CPL became the largest public library system in the U.S., in 2019, to eliminate overdue fines on its items, which were seen by Mayor Lori Lightfoot as regressive and a barrier to economic inclusion. The library system met the COVID pandemic head-on, in 2020, by expanding online offerings such as eBooks and online homework help and by going remote with its 2020 Summer Learning Challenge, Teen Summer Challenge and One Book, One Chicago.
Public libraries today are not so much used for passive, recreational reading as they are for computer access, job training, early literacy exposure, which overall strengthens the community’s capacity for economic development as the economy shifts from the manufacturing era to the information age, ac-
cording to a 2007 study by the Urban Libraries Council. As a result, the buildings themselves – whether downtown or in the neighborhoods – stimulate nearby commercial growth.
CPL is helping commercial growth in two ways. First, in a partnership with the Chicago Housing Authority, neighborhood branches anchor new developments at Independence, Northtown and Little Italy. There is also a new library at Altgeld Gardens, combined with a childcare facility. Second, new branches are being planned as part of mixed-use developments planned for Back of the Yards and Humboldt Park, through the INVEST South/West initiative, which clusters public infrastructure expenditures (on streets, transit and more), to encourage private sector investment in offices, housing, retail and restaurants.
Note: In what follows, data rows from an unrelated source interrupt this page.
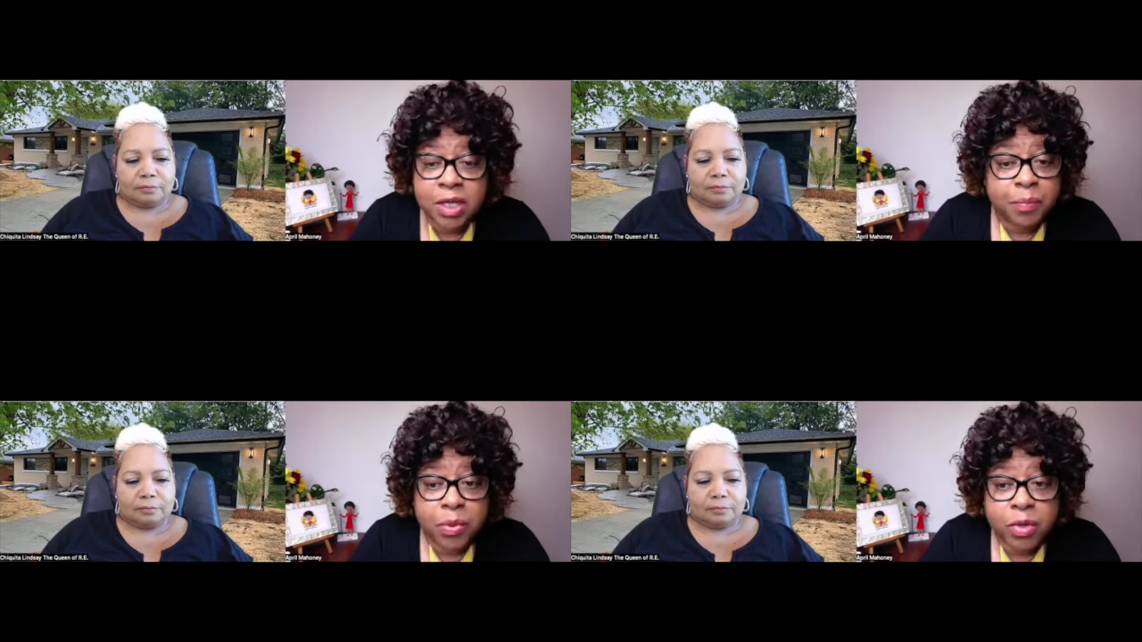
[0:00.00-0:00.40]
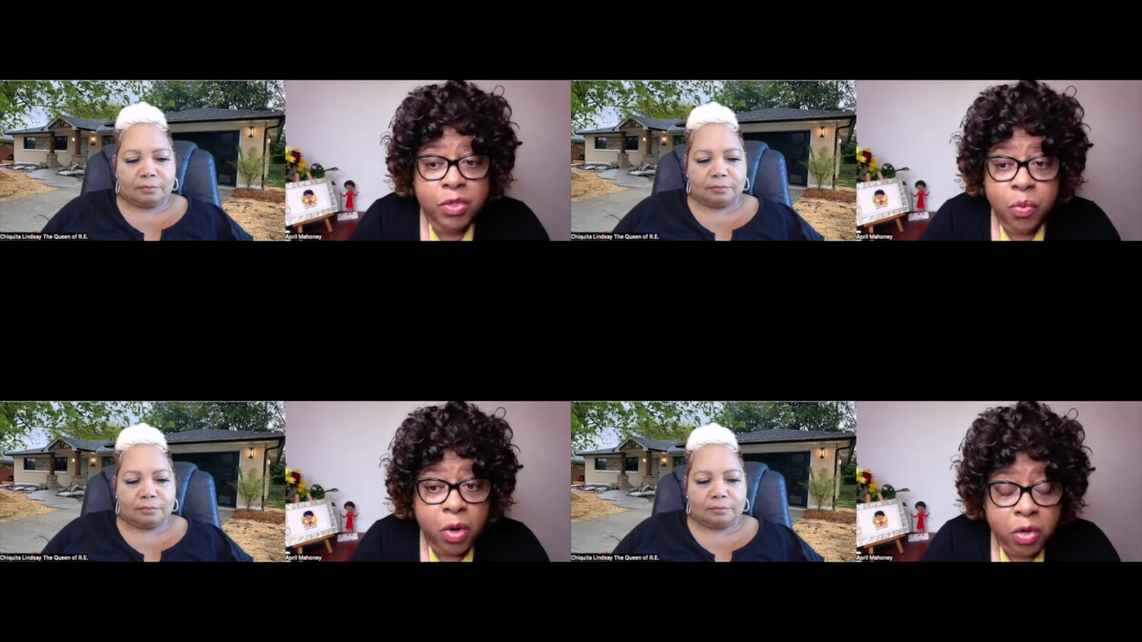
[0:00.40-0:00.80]
Speaker 1: employees
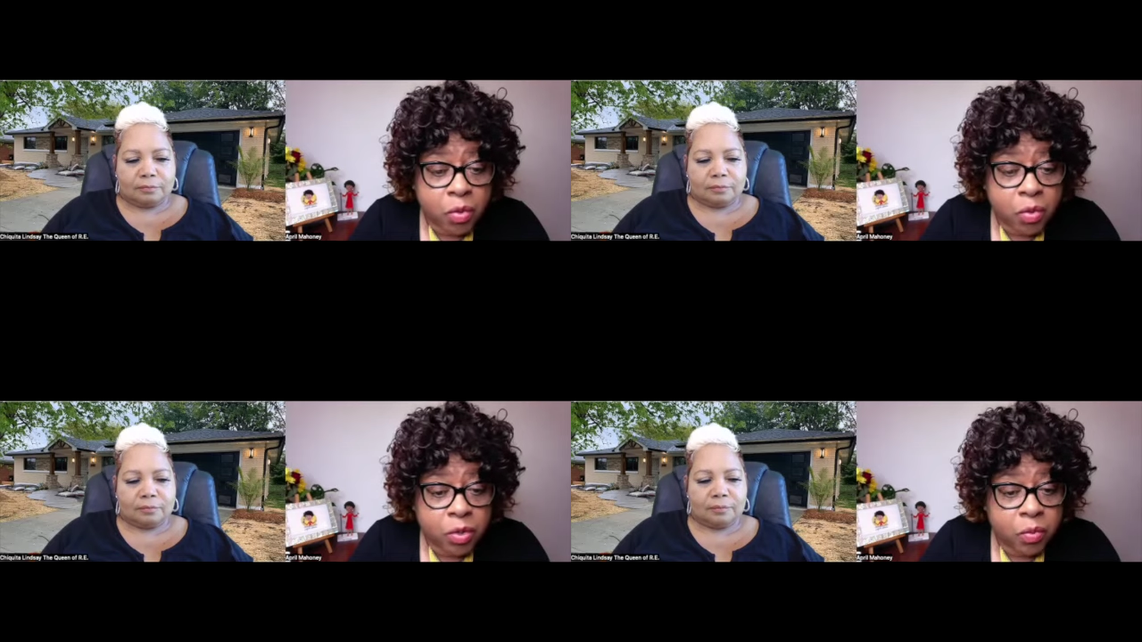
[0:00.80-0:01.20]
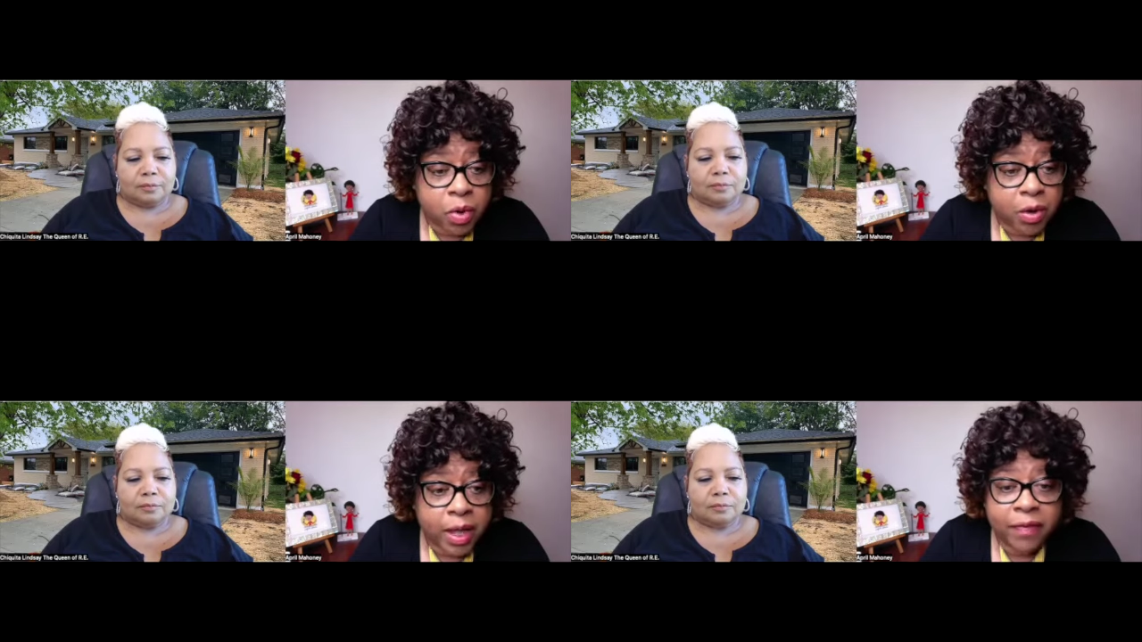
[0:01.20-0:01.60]
weren't going to
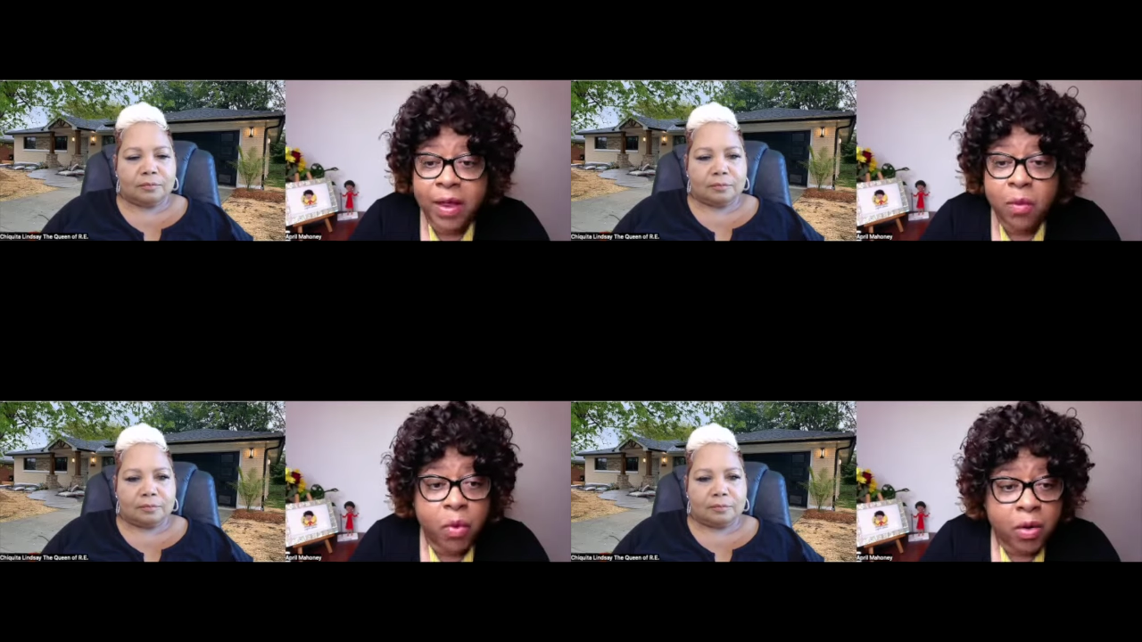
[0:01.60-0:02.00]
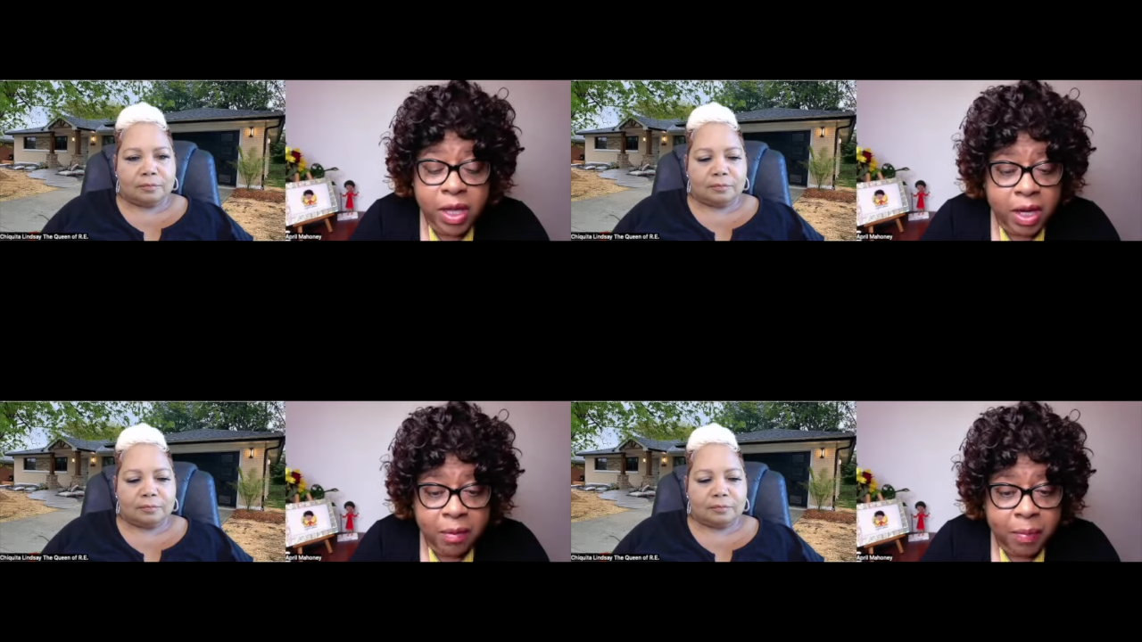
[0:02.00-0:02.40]
work and they weren't
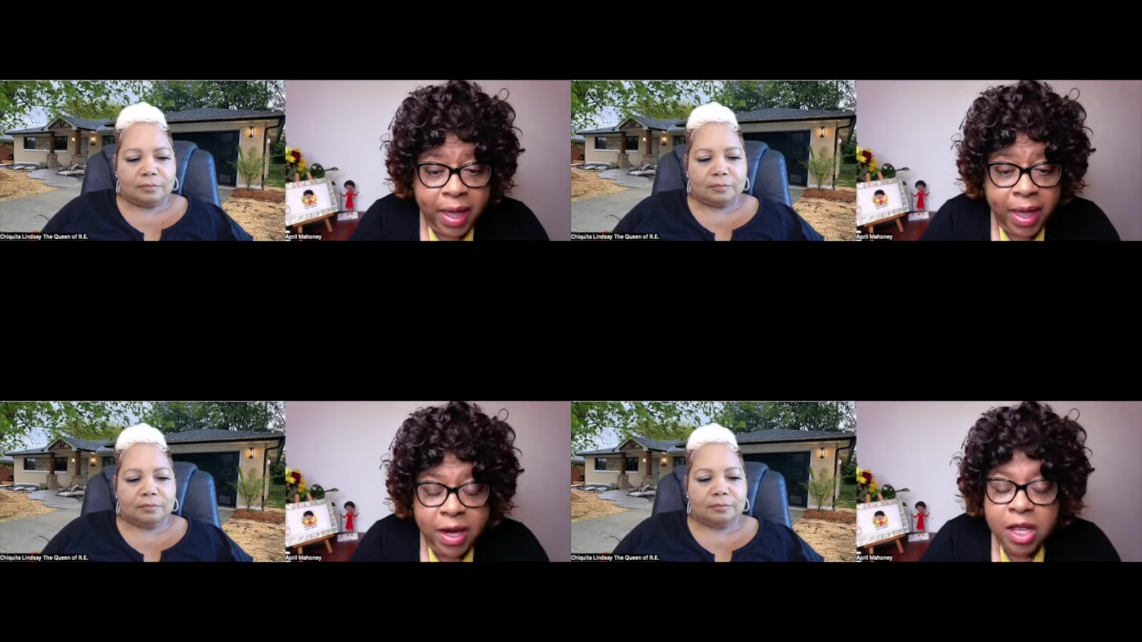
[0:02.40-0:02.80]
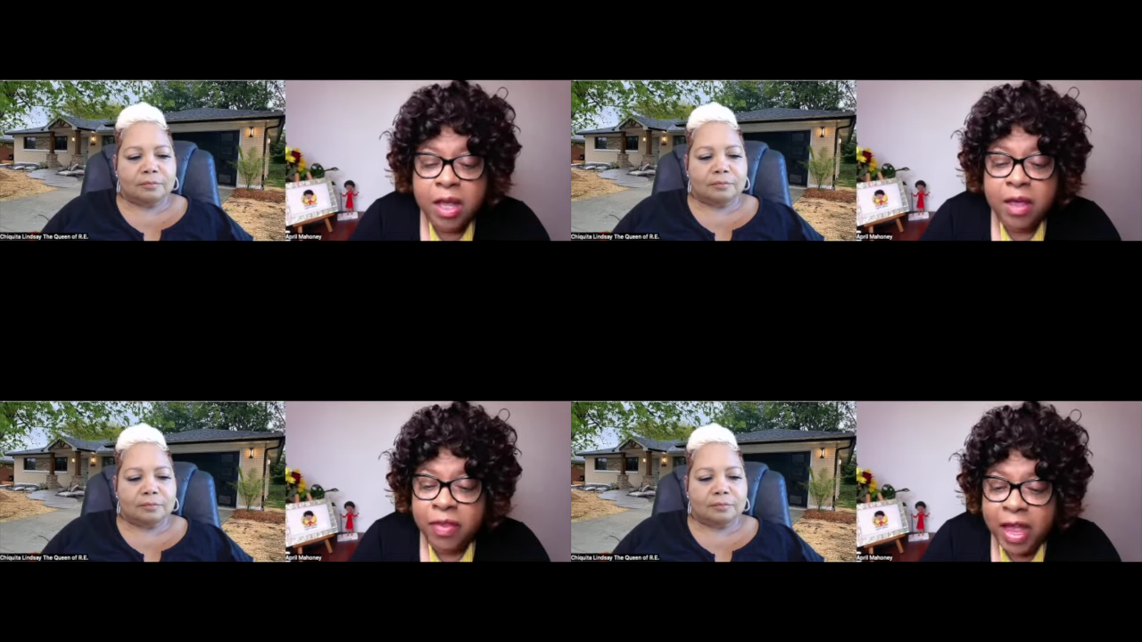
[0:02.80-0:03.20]
getting paid.
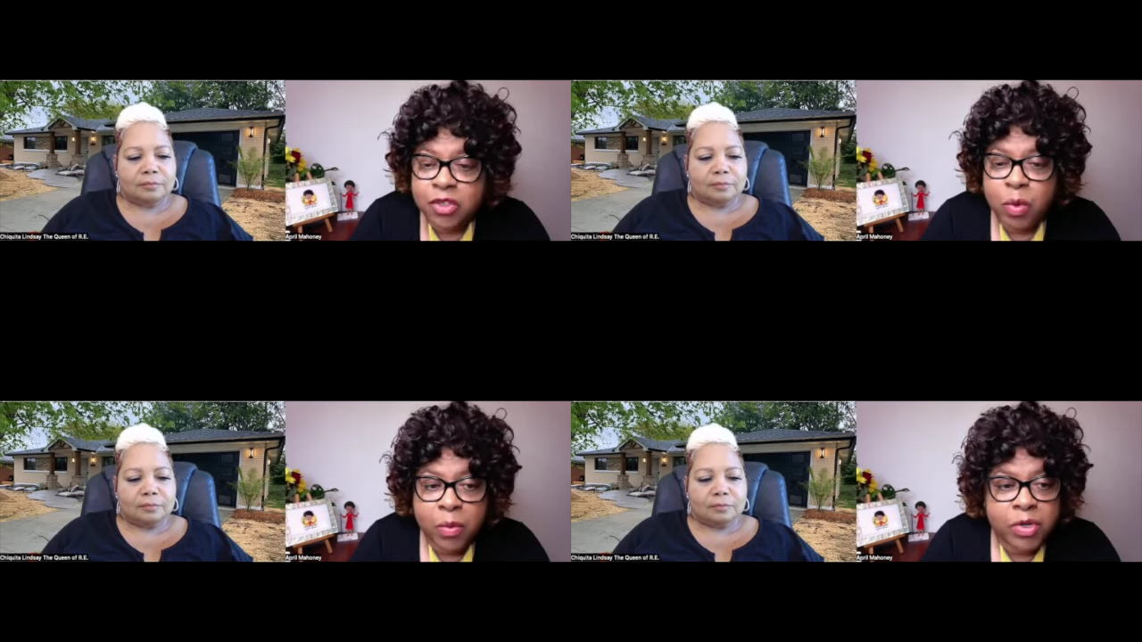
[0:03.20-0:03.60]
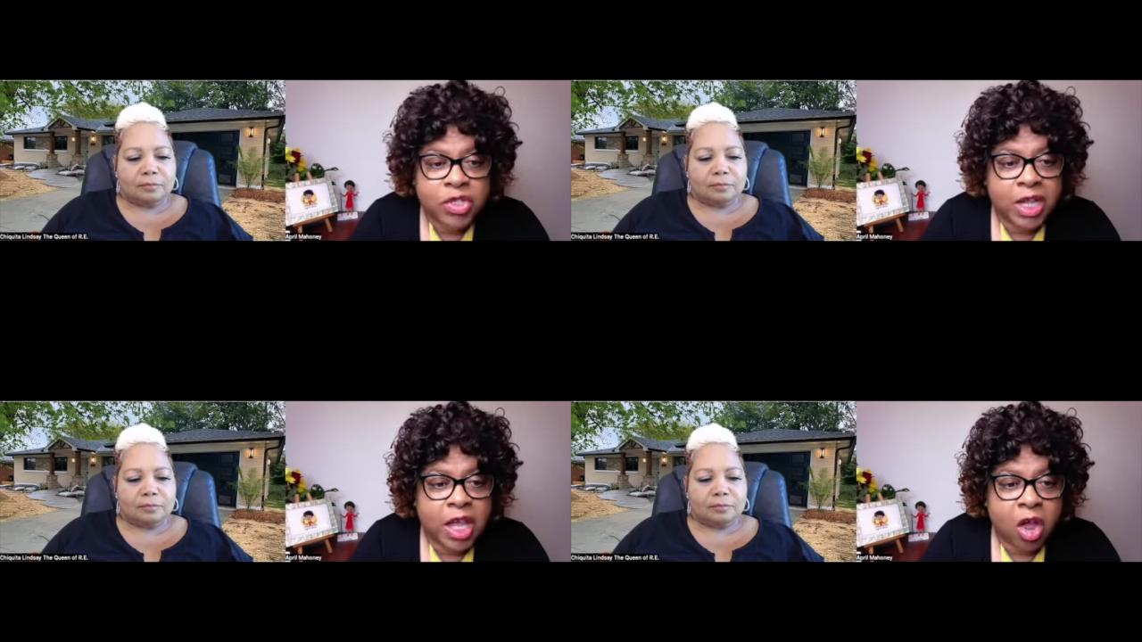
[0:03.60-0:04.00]
That's why we're
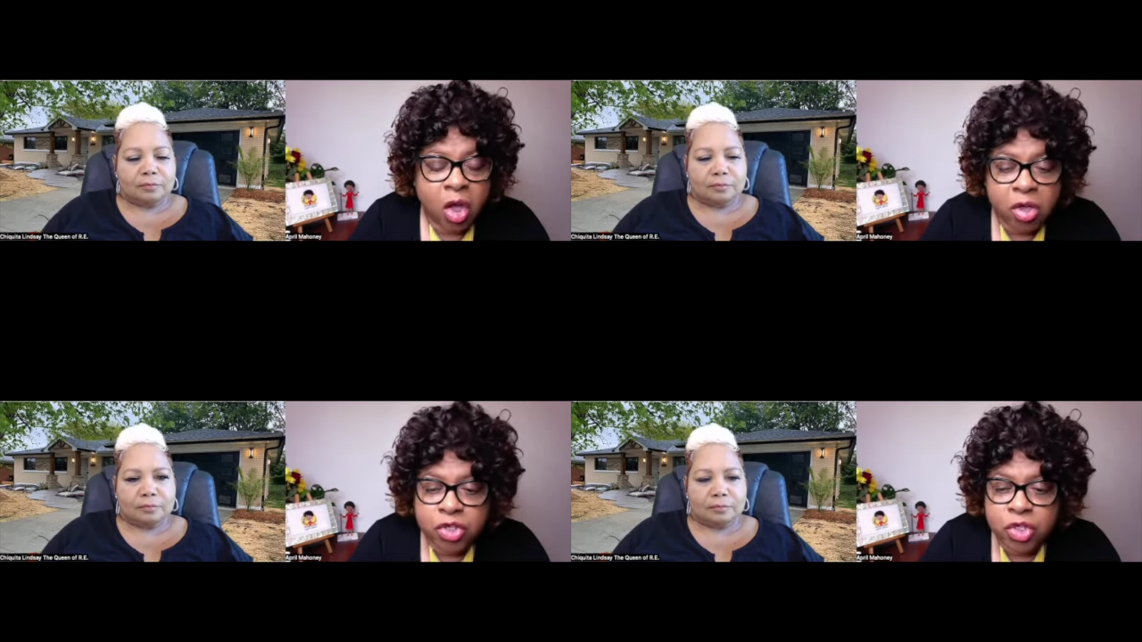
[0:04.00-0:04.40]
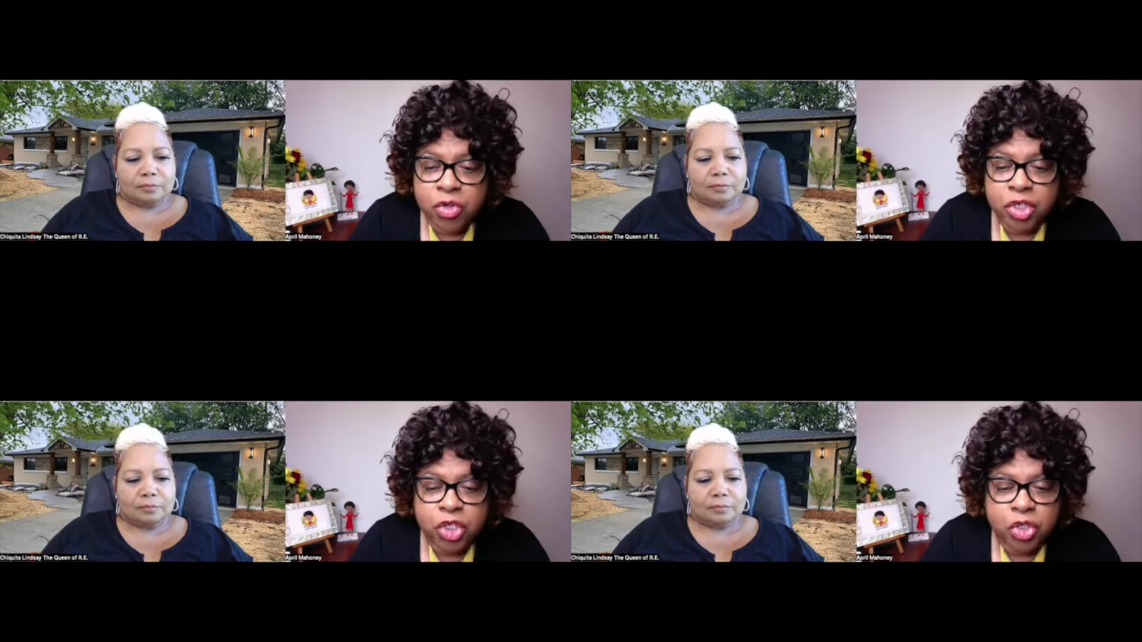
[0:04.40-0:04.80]
saying also
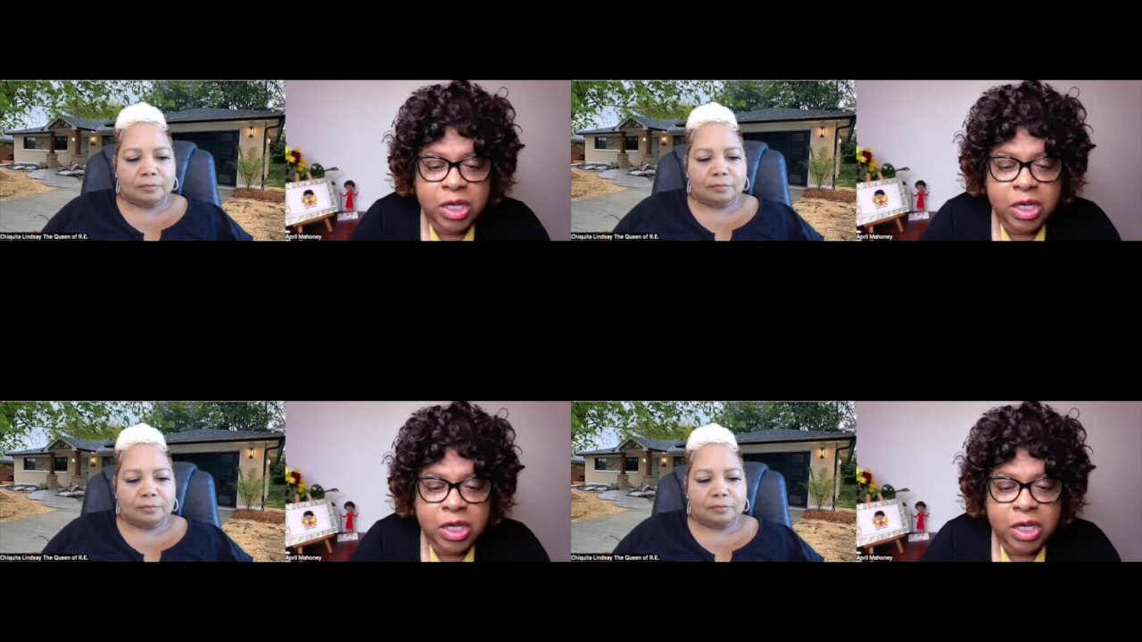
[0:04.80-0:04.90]
that you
“We are thrilled to unveil new library locations that are not just spaces to access information, but also serve as catalysts for community growth and development,” said CPL Commissioner Chris Brown. “In addition, these projects support educational milestones, provide vibrant cultural hubs and bridge the broadband gap by bringing together books, technology, and community services to create vibrant, mixed-use spaces that will benefit residents for generations to come.”
“The inclusion and creative reimagining of library resources as community hubs within the buildings, elevates these simple, mixed-use, residential projects to the status of new civic icon,” said Department of Planning and Development Commissioner Maurice Cox. “Centered around colorful, light-filled multi-purpose spaces that serve as a beacon and focal point visually for the neighborhood, they underscore ‘Hey, this is the cool place to be!’”
Top row: Circa 1980s to 90s, researching the Harsh archives. 1990, construction on the Harold Washington Library Center. 2013, a staff member works with a patron in the Maker Lab. Second row: Chicago Public Library receives the National Medal for Museum and Library service in 2015 with (L to R): Chris Force, Brian Bannon, and Michelle Obama. Guest author Alice Waters one Book, One Chicago 2016-17 seaason. Young patrons
celebrate getting their first library card in 2022.